> AIM OF THE TASK
Give the entries back exactly as they stand, but without pictures.

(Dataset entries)
★ ★ ★

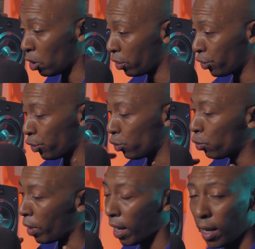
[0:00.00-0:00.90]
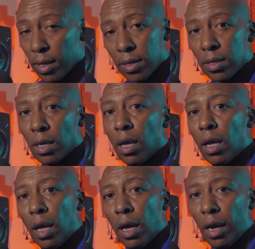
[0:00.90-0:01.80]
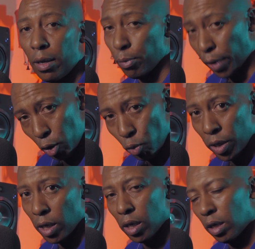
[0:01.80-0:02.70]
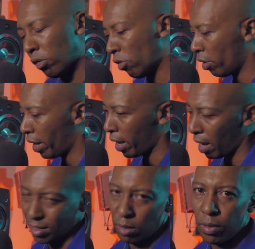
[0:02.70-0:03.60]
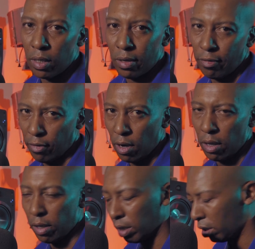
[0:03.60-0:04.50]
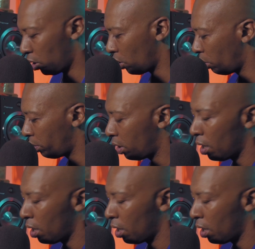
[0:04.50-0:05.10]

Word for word: on you as a breadwinner or a husband, a father, you know.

★ ★ ★

> SOLUTION FOR THIS TASK
[0:00.00-0:00.90]
[0:00.90-0:01.80]
[0:01.80-0:02.70]
[0:02.70-0:03.60]
[0:03.60-0:04.50]
[0:04.50-0:05.10]

Word for word: on you as a breadwinner or a husband, a father, you know.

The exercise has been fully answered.